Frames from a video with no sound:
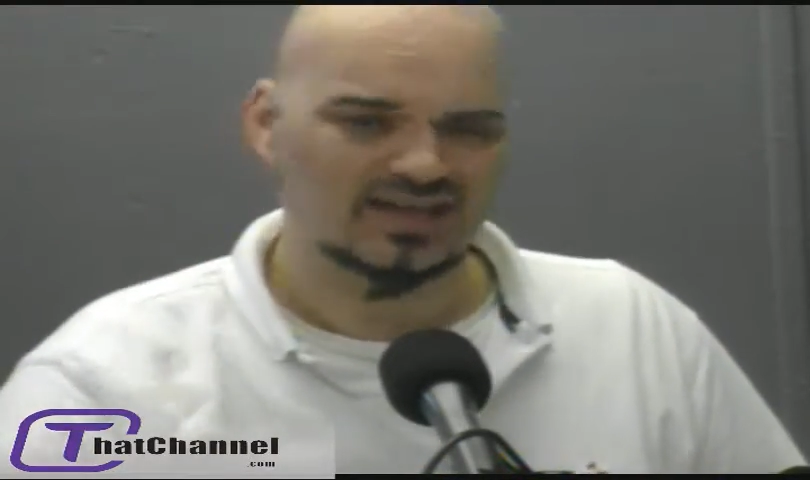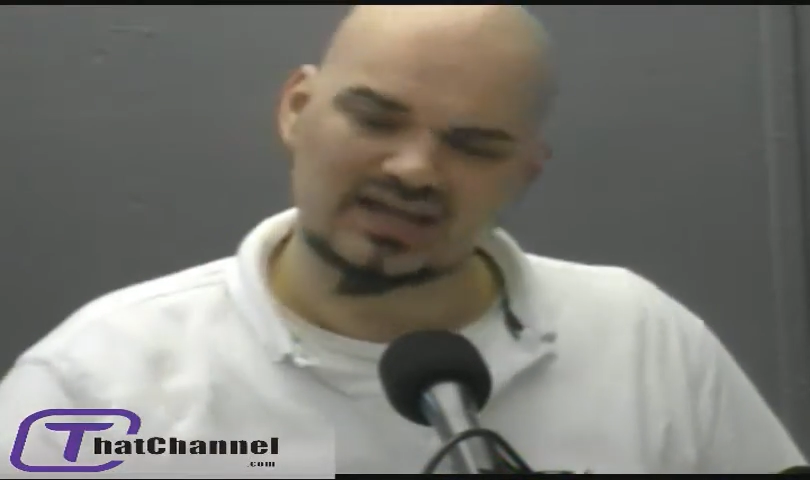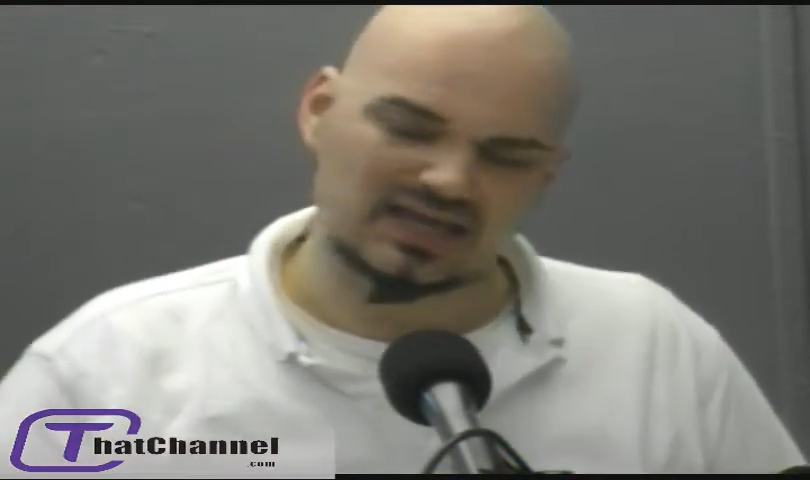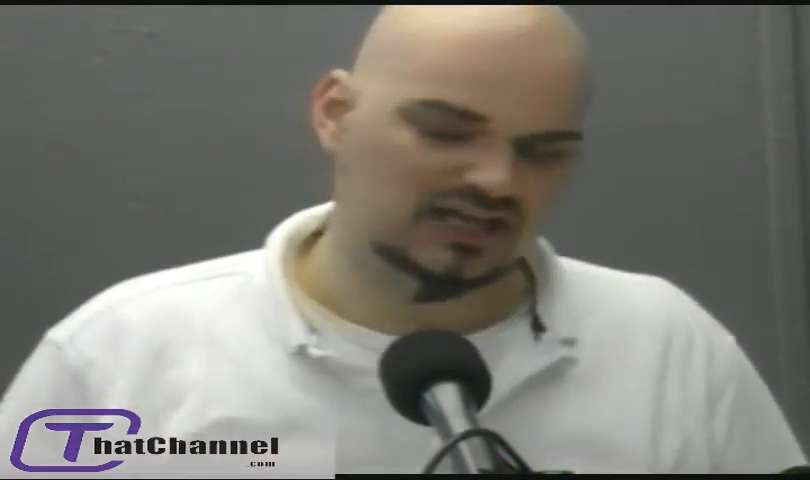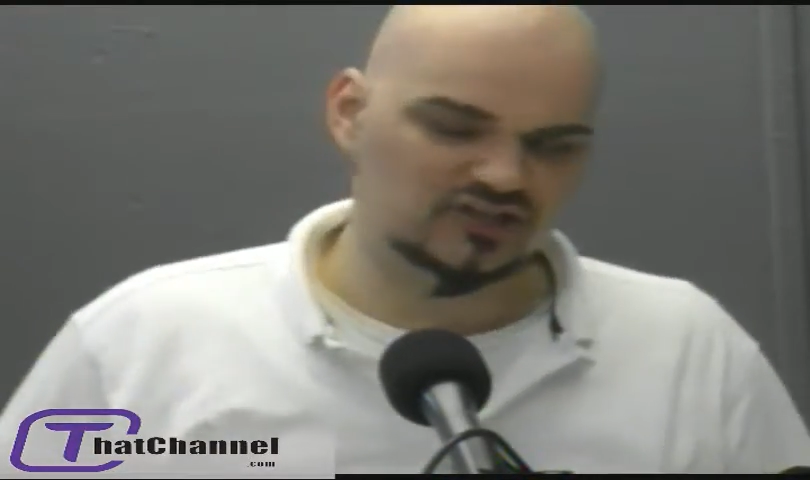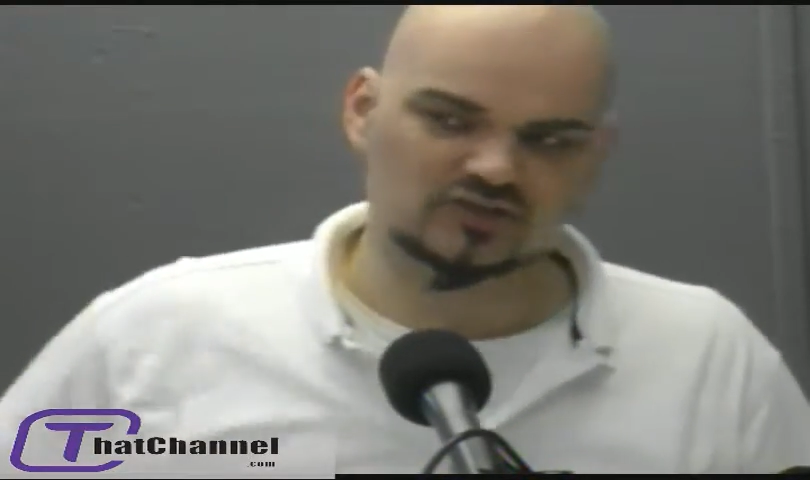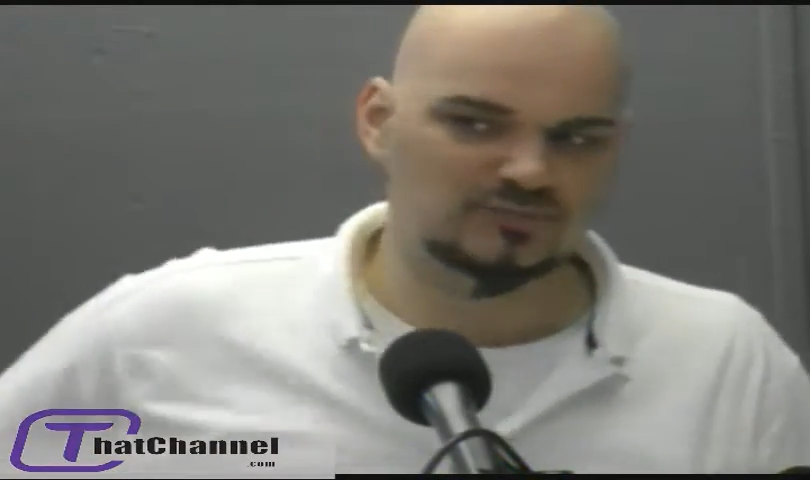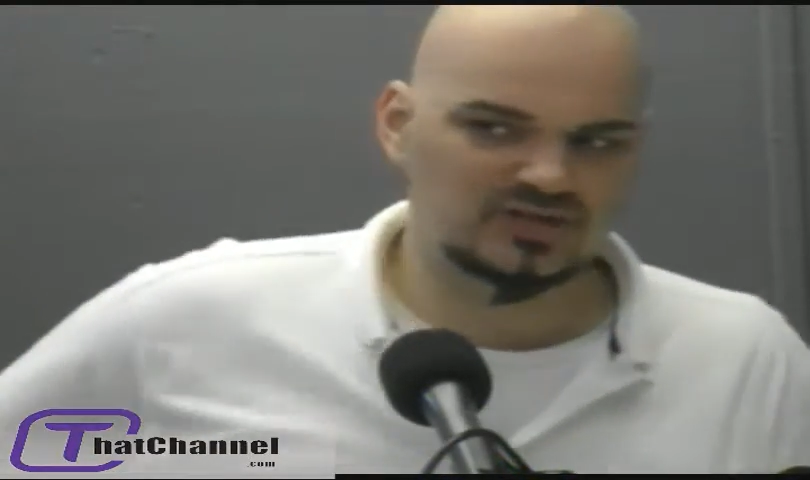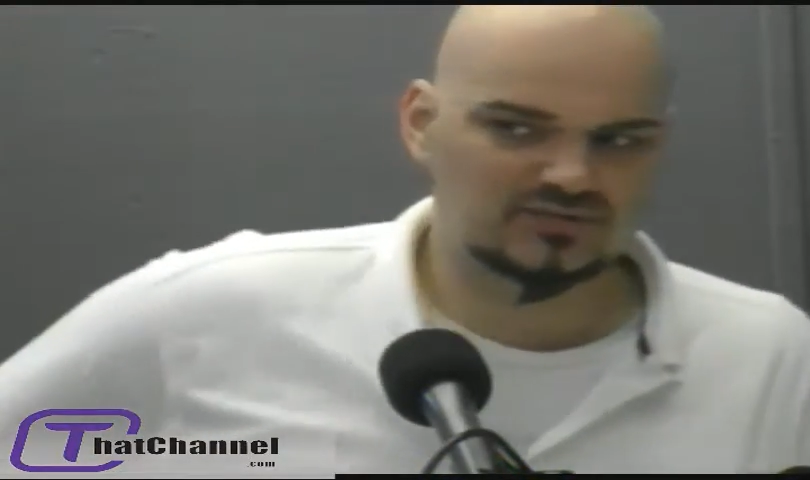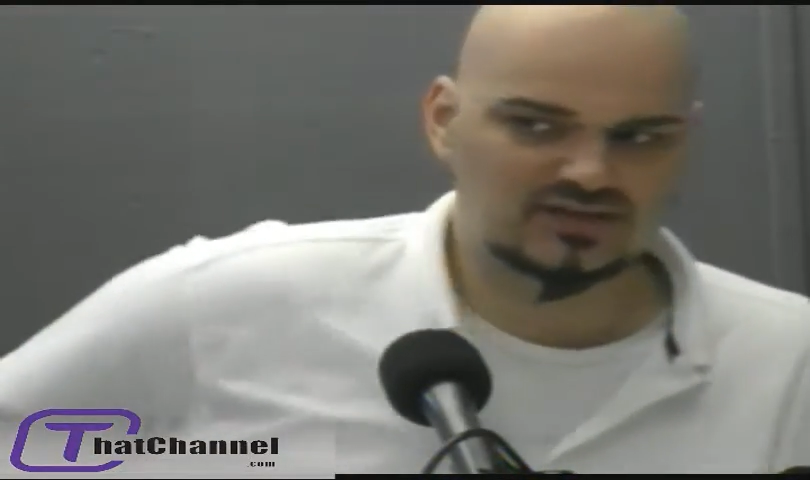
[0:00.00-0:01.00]
and, and, I just don't
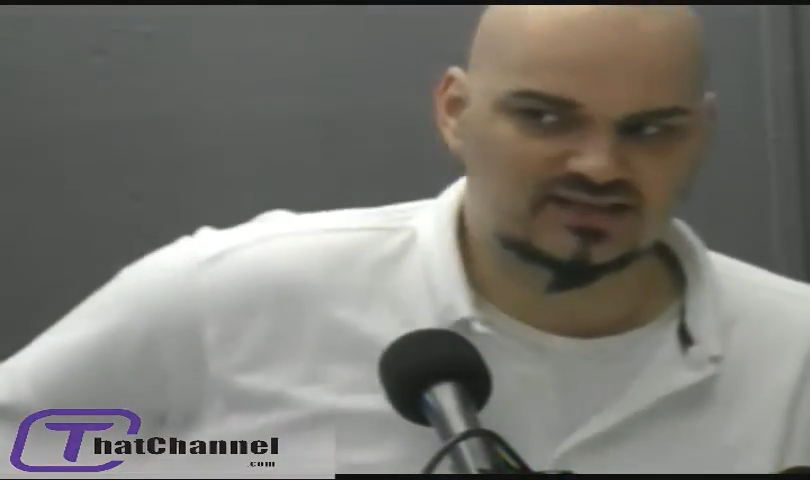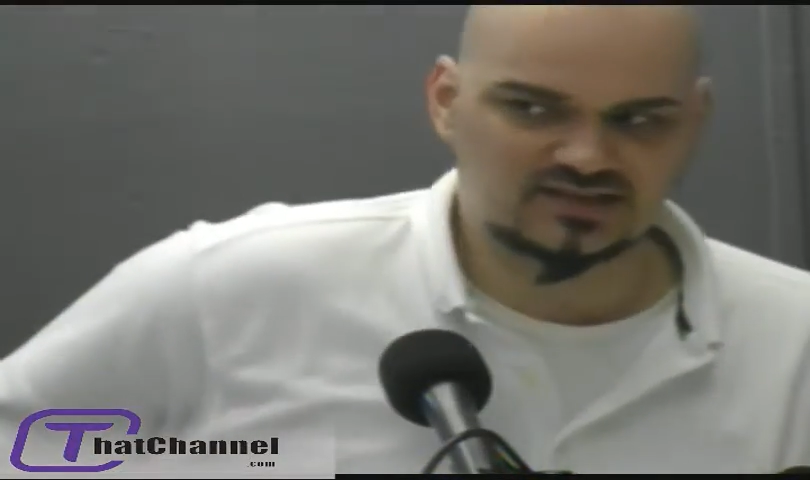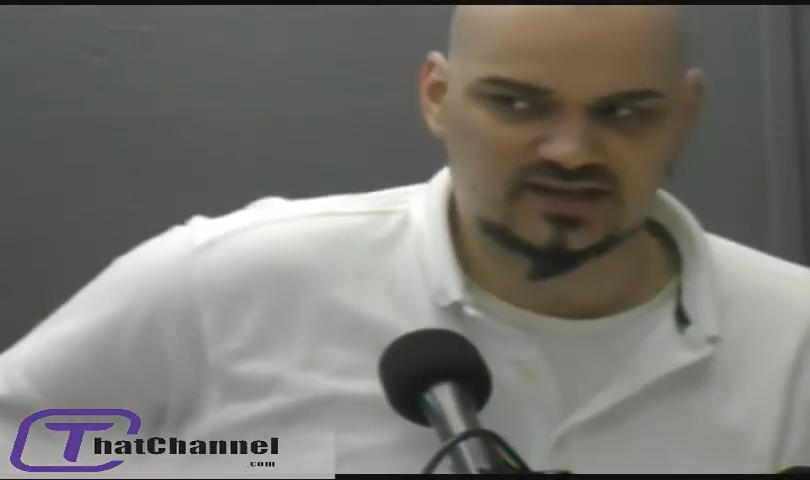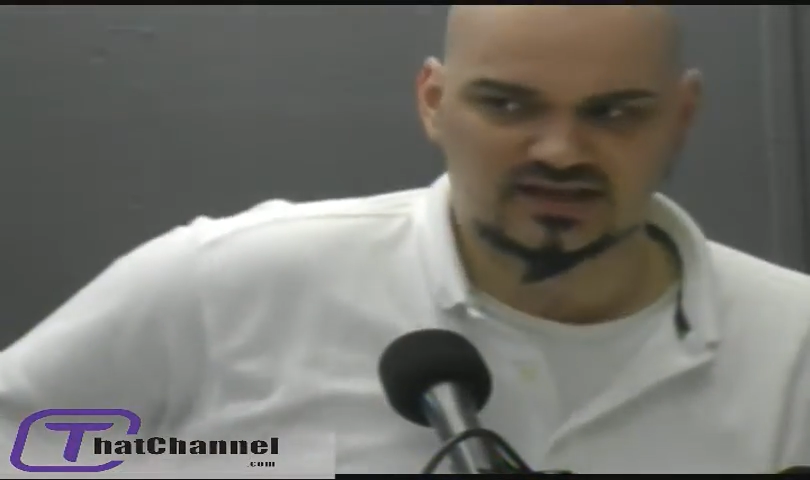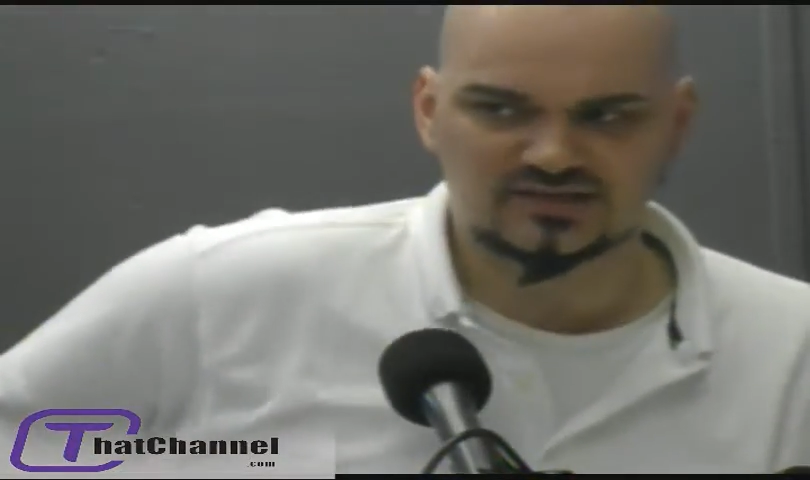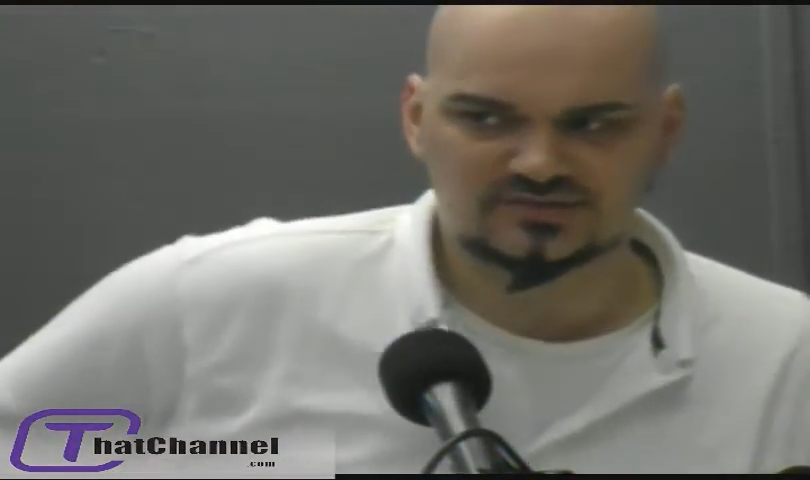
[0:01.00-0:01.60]
believe that that's the case. Well,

▸ Work item: Reproduce the listing exactly. Do not include its images.

▸ Result of the task:
Frames from a video with no sound:
[0:00.00-0:01.00]
and, and, I just don't
[0:01.00-0:01.60]
believe that that's the case. Well,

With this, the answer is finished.